═══ Records provided ═══

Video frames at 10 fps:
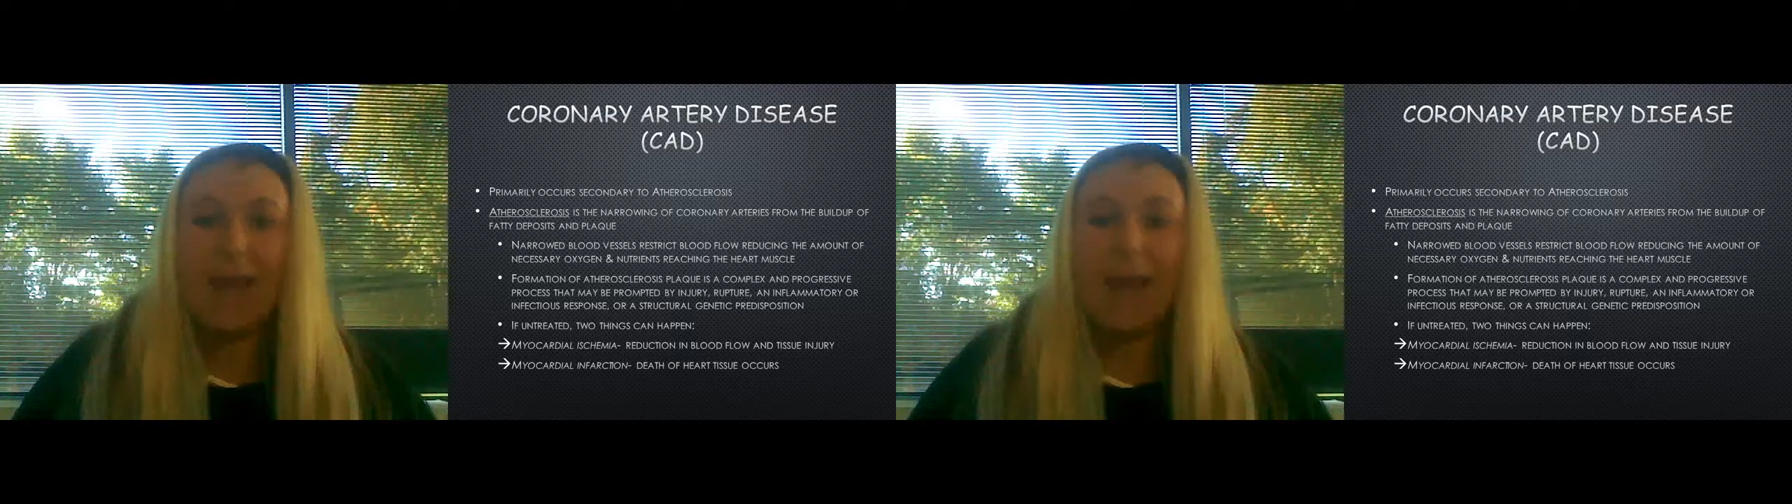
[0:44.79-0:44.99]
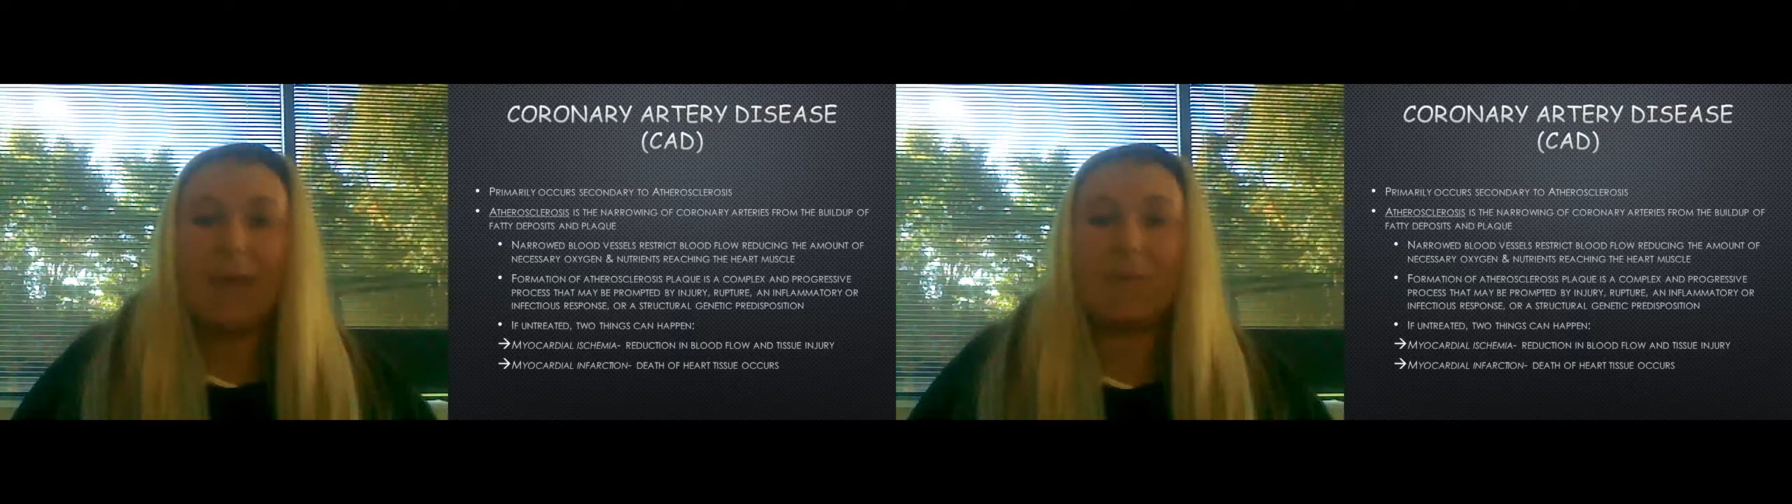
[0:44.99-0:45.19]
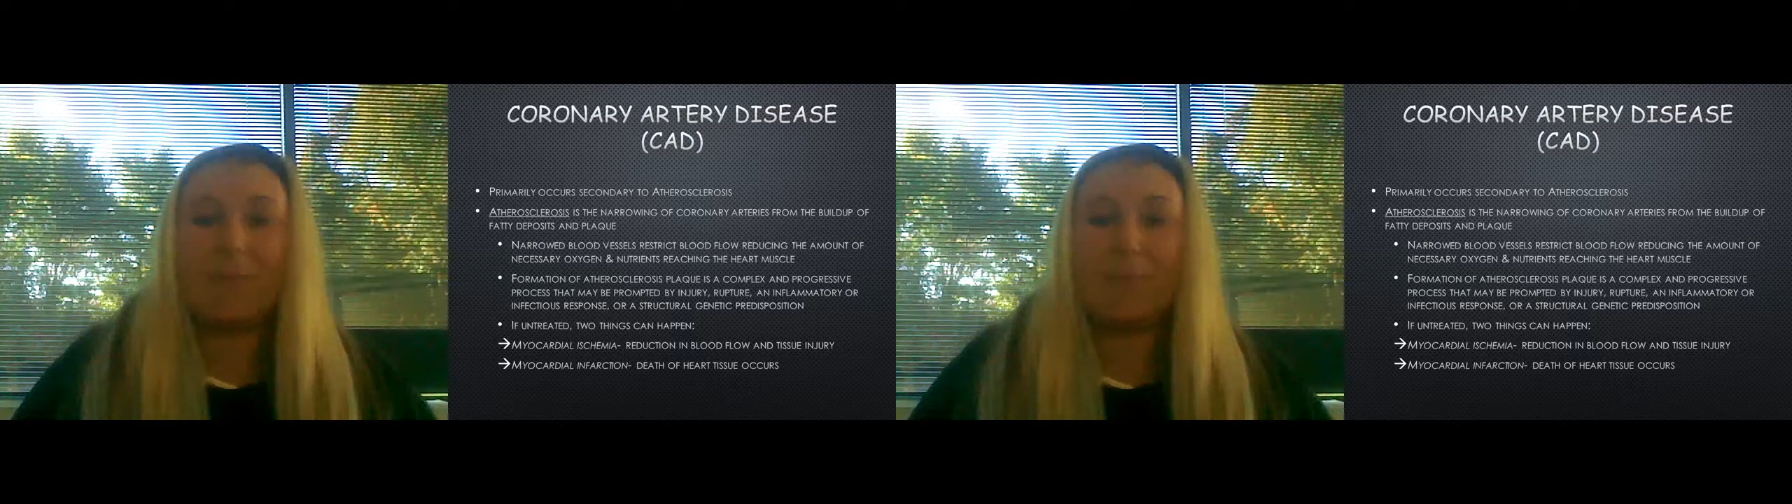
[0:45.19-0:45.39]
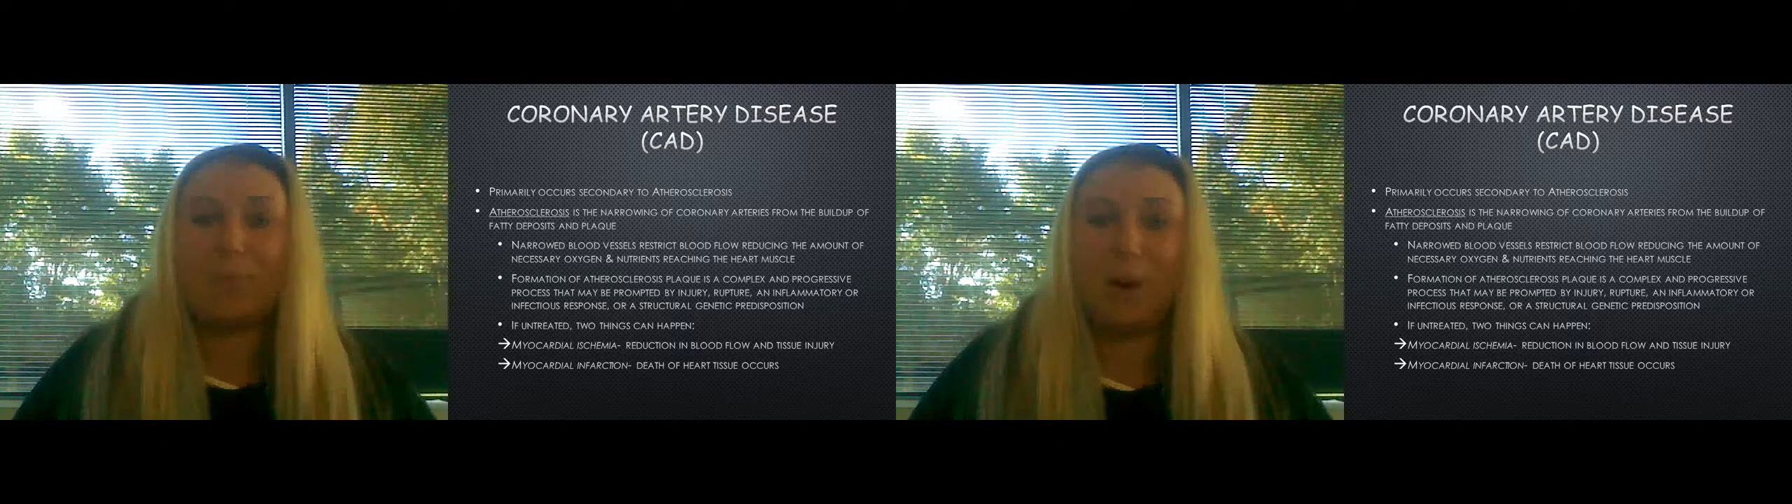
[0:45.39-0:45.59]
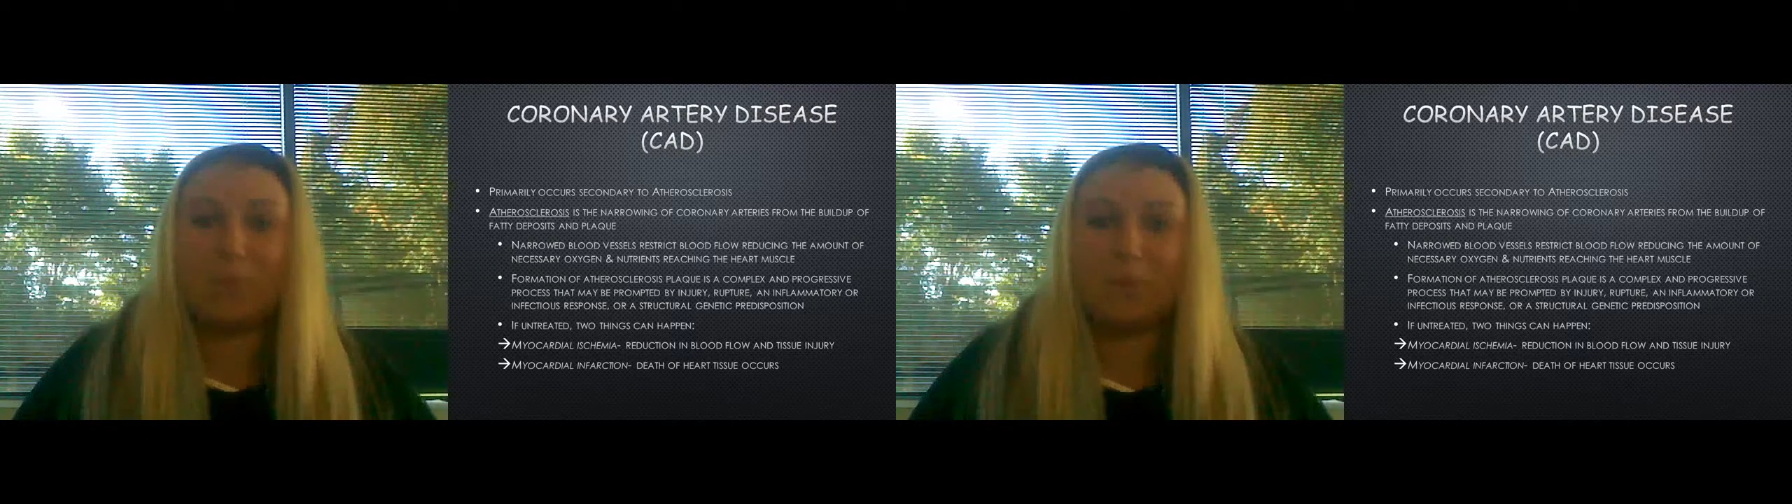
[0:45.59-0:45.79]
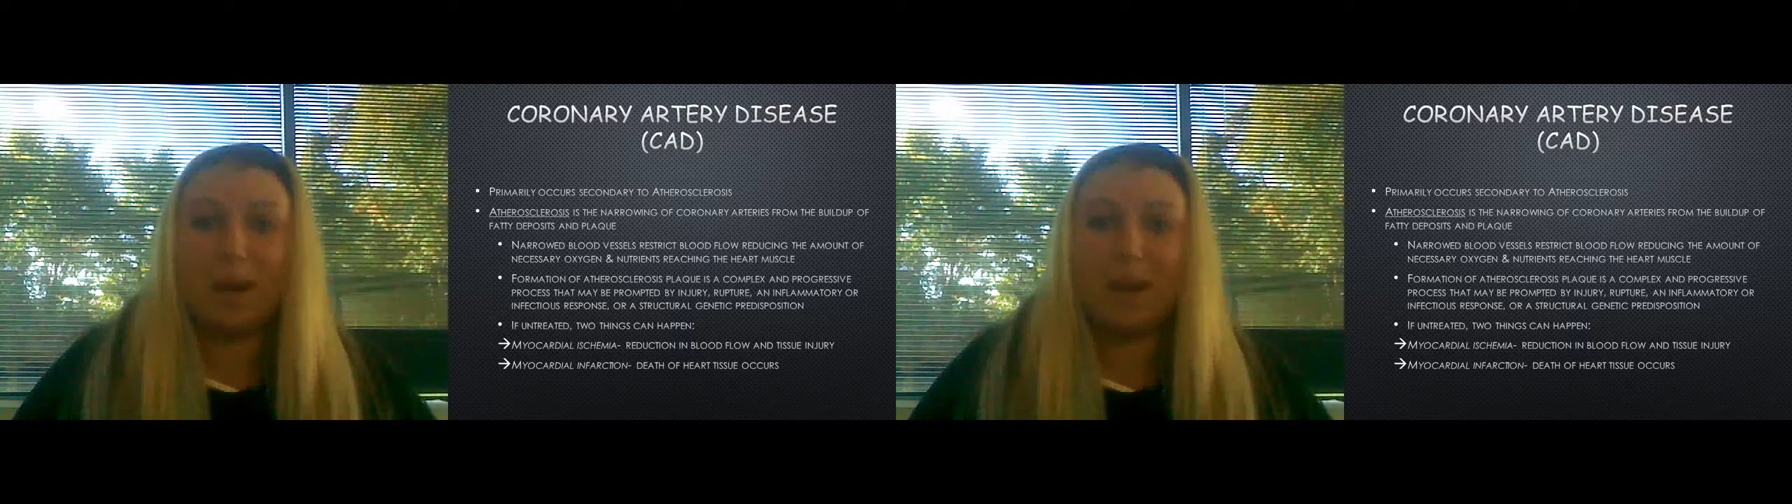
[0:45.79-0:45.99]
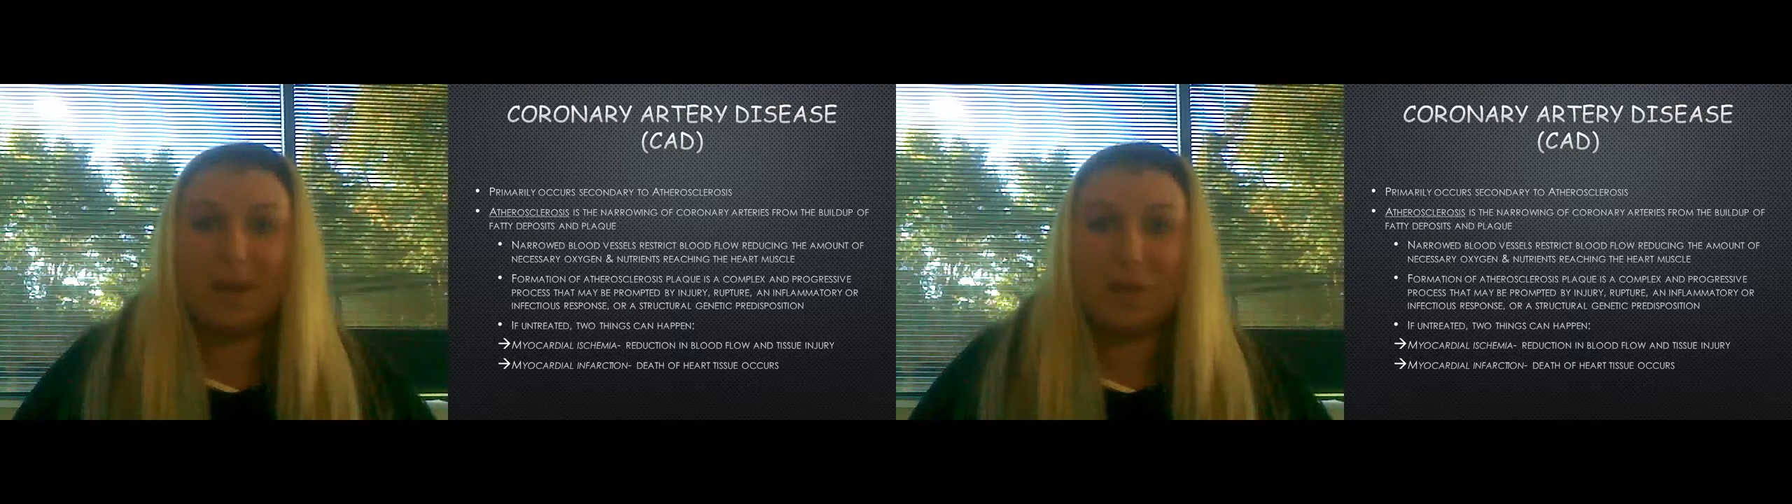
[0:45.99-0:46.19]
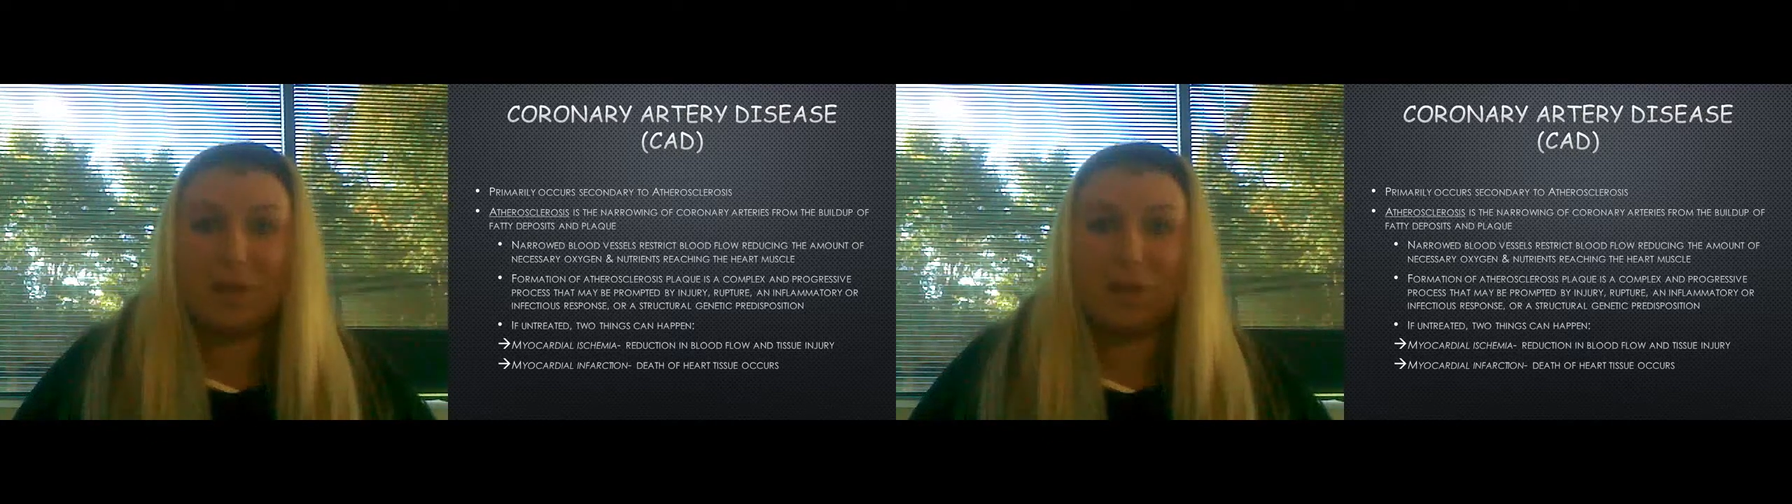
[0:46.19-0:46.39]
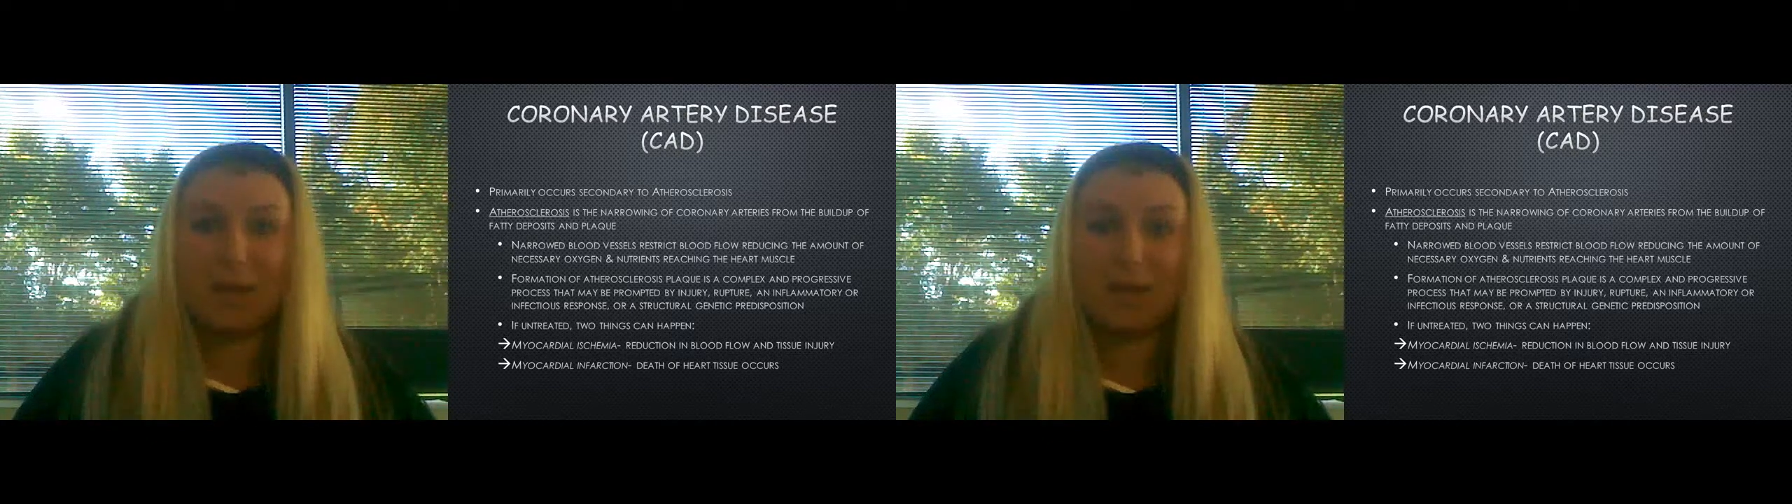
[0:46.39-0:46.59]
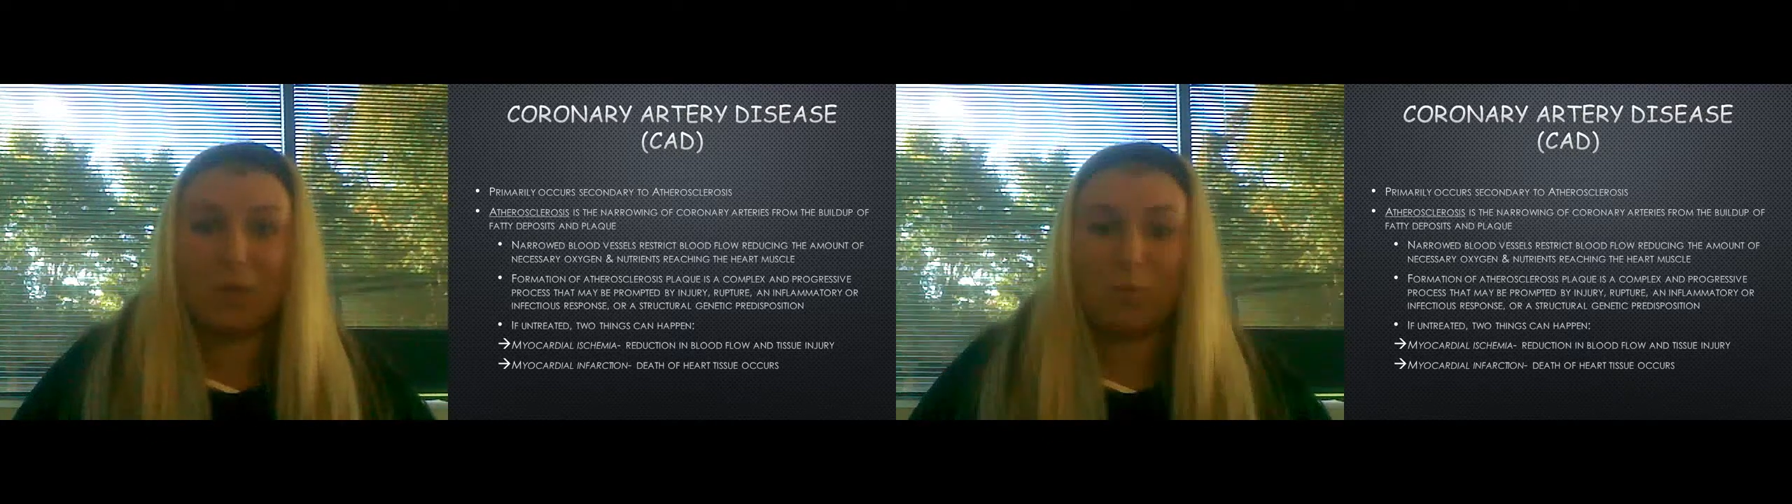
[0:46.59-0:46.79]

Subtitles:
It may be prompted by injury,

═══

Assigned task: Word for word, output the lines from the line bearing "[0:45.99-0:46.19]" through the end of the records above, and only those, without the pictures.

Response to this exercise:
[0:45.99-0:46.19]
[0:46.19-0:46.39]
[0:46.39-0:46.59]
[0:46.59-0:46.79]

Subtitles:
It may be prompted by injury,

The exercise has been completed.